### ASSIGNMENT
Omit the images and output every line of the data below exactly.

### EXTRACTED RECORDS
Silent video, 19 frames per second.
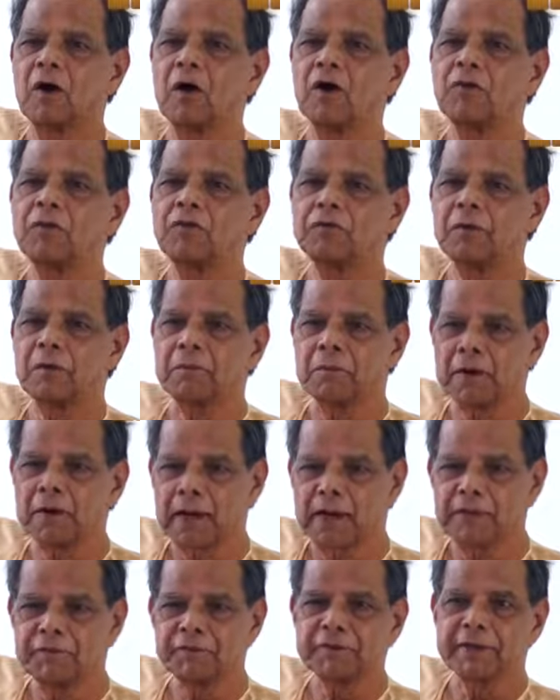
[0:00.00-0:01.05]
how from
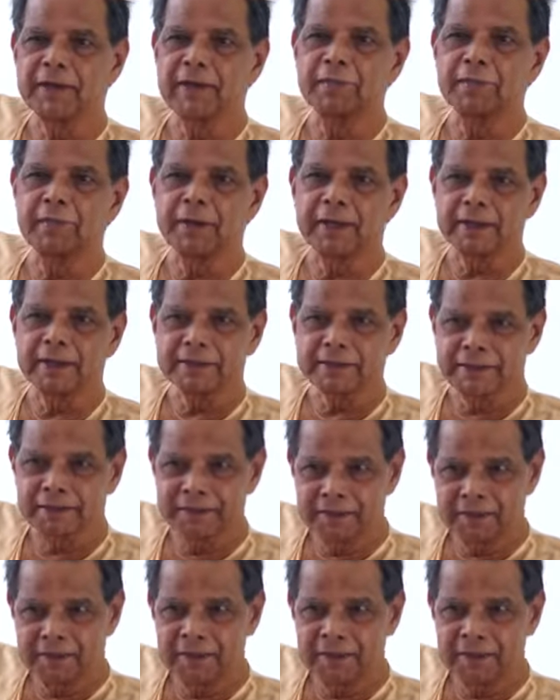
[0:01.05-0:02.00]
life came death,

### FINAL ANSWER
Silent video, 19 frames per second.
[0:00.00-0:01.05]
how from
[0:01.05-0:02.00]
life came death,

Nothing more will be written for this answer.